Module Writing Tutorial

From Mu2eWiki
Jump to navigation Jump to search

Tutorial Session Goal

This tutorial will show how to write an art module for Mu2e. It will explain how to structure the code, define runtime parameters, produce histograms and/or TTrees, and consume and produce data products.

Session Prerequisites and Advance Preparation

This tutorial requires the user to:

This tutorial also assumes that you are somewhat familiar with C++.

Session Introduction

Mu2e uses the art framework to organize our event processing code. The art framework processes events through a configurable sequential set of modules, called a path. Modules expects certain inputs, and optionally produces certain outputs. Modules have a standard interface for interacting with the art framework, giving the user access to data at run/subrun/event transitions. Modules have a standard library for defining configuration parameters that can be changed at runtime.

In this tutorial you will learn how to create an art module from a basic template, and perform basic data operations in that module. You will learn how to configure your module in code and fcl, and how to produce various kinds of output.

Disclaimer! In this tutorial we will be copying old modules to create new modules. In general, this is not a great idea because we can end up copying errorful code.
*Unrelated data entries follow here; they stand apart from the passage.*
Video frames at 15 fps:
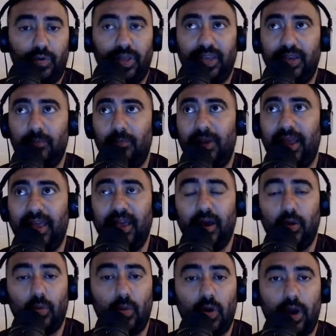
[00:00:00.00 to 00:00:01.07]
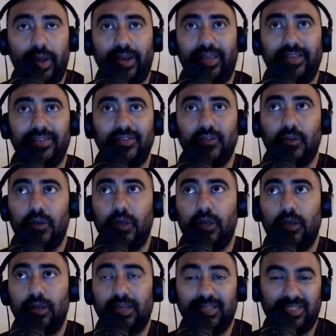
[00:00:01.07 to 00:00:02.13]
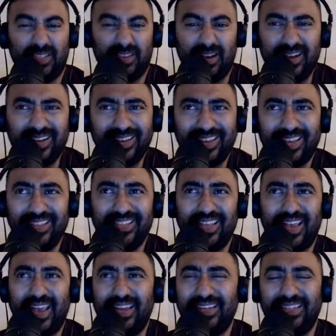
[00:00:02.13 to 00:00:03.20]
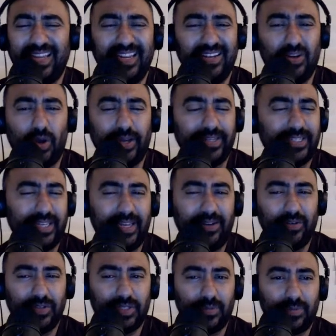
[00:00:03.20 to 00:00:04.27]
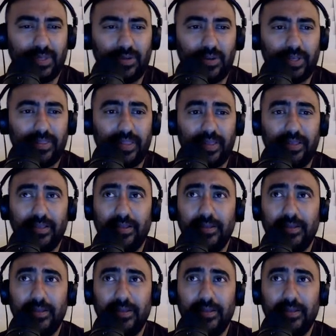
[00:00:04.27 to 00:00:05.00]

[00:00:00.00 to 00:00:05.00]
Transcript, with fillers: he can play out wide. He's He's young. He's 18, 19 player, or something like that.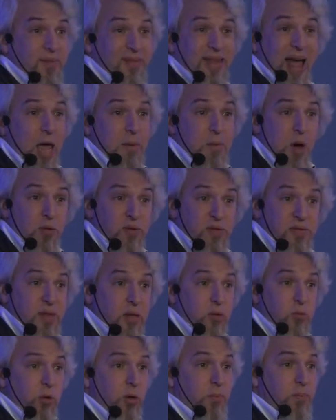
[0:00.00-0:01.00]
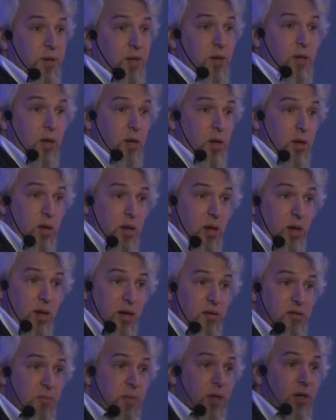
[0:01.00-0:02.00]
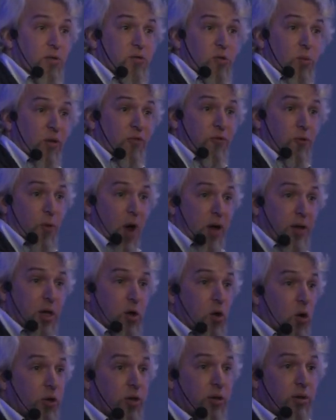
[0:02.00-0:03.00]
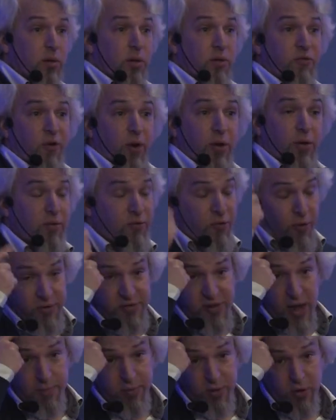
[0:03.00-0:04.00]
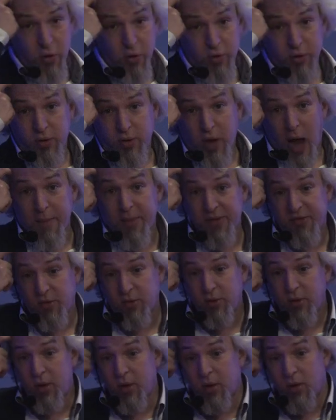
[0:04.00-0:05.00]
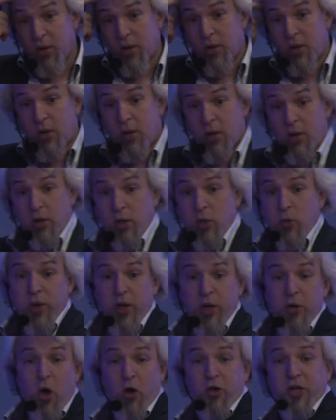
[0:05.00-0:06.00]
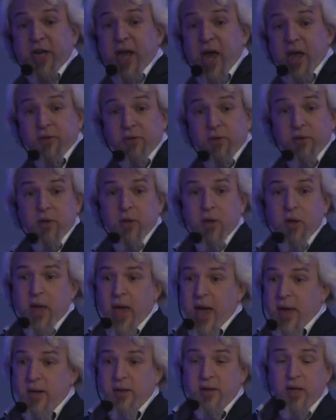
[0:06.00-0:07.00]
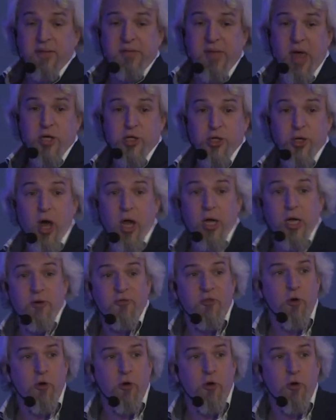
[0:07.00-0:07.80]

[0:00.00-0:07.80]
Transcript: timeouts that will be uh, in the middle. So if you're running on, for, for example, on Amazon, you will not get any transaction running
If you do this in the real world make sure you trust the code you're copying!

Basic Exercises

Exercise 1: Running a simple module (Hello, Tutorial!)

In this exercise, we will run a simple module that will print a welcoming message.
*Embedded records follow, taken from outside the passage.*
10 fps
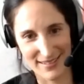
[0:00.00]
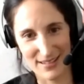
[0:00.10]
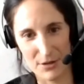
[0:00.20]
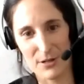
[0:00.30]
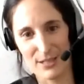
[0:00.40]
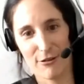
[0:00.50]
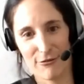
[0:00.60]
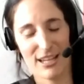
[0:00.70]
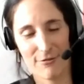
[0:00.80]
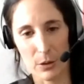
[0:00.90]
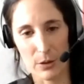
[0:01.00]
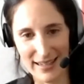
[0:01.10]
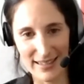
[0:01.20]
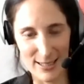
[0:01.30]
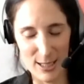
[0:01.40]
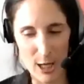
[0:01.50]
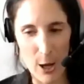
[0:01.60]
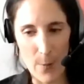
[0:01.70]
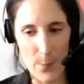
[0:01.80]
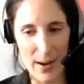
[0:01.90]
the course of several years,
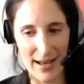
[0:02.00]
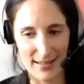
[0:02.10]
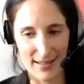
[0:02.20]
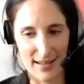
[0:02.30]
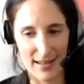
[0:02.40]
butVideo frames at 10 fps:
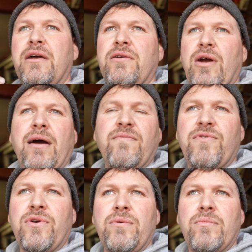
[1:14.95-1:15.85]
grab them
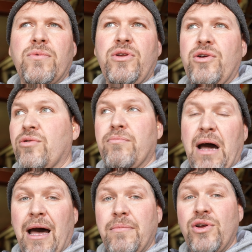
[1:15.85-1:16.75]
for your
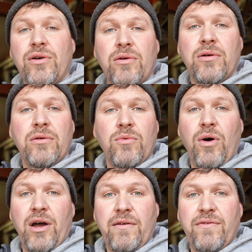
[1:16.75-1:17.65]
mom or your
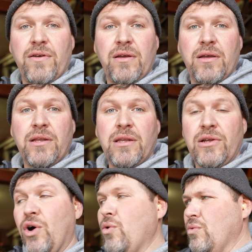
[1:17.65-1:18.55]
wife. Now
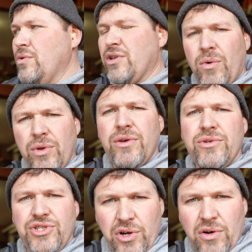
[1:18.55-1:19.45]
don't
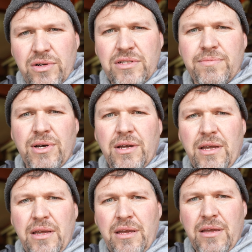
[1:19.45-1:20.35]
use yours, but
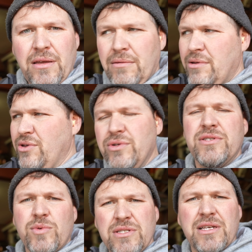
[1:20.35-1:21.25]
use
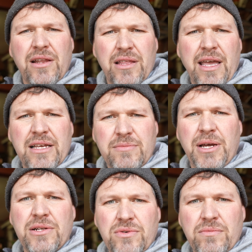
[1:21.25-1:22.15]
the ones out of the guest
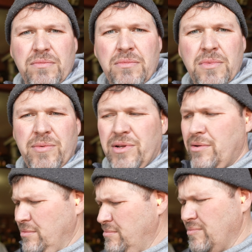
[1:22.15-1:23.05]
bedroom. I
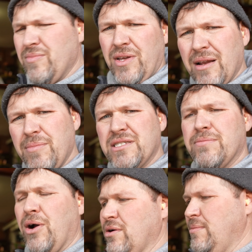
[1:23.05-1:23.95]
mean, you got to be
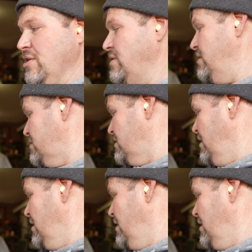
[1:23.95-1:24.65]
smart about this.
  1. First create a Satelite release in the ModuleWriting tutorial
  2. > setup mu2e > cd $TUTORIAL_BASE/ModuleWriting > /cvmfs/mu2e.opensciencegrid.org/Offline/v7_4_0/SLF6/prof/Offline/bin/createSatelliteRelease --directory . > source setup.sh
  3. This first module has already been written for you so we can compile straight away
  4. > scons -j4
  5. And run
  6. mu2e -c Ex01/fcl/HelloEx01.fcl This will write "Hello, world" and the full event id for the first 3 events.

Exercise 2: Adding module configuration (Hello, Fhicl Validation!)

In this exercise, we will add some module configuration parameters that can be set in fcl

  1. We'll create a new directory for this exercise called Ex02/ and add src/ and fcl/ subdirectories
  2. Copy last exercise's .cc file and create a new file
  3. > cp Ex01/src/HelloTutorial_module.cc Ex02/src/HelloFhiclValidation_module.cc
  4. Open the new file in your favourite text editor and make the following changes
    1. find and replace HelloTutorial with HelloFhiclValidation
    2. in the Config struct, below the using commands add the following line to declare a fhicl parameter
    3. fhicl::Atom<int> number{Name("number"), Comment("This module will print this number")};
    4. add a private member variable to the class that will store the value of this parameter
    5. int _number;
    6. fill this member variable in the constructor initialization list:
    7. _number(conf().number())
    8. change the std::cout command to print this number
    9. std::cout << "My _number is..." << _number << std::endl;
  5. Copy the SConscript file from the previous exercise and recompile with scons -j4
  6. Now create a copy of the fcl file, open it and make the following changes:
    1. find and replace HelloTutorial with HelloFhiclValidation
    2. add the new fhicl parameter to the module configuration and assign it a value
    3. hello: { module_type : HelloFhiclValidation number : 5 }
  7. Now everything's ready to run mu2e so do that
  8. mu2e -c Ex02/fcl/HelloEx02.fcl
  9. Try doing the following and note the errors you see:
    1. run without the new parameter in the fcl file
    2. run with a typo in the parameter name
    3. run with the value of the parameter as a float and a string

    This is why fhicl validation is nice. We can catch errors in the module configurations before we waste time running the module. Some modules use an old format for module configuration, which does not catch such errors. These will be slowly converted but all new modules should use fhicl validation.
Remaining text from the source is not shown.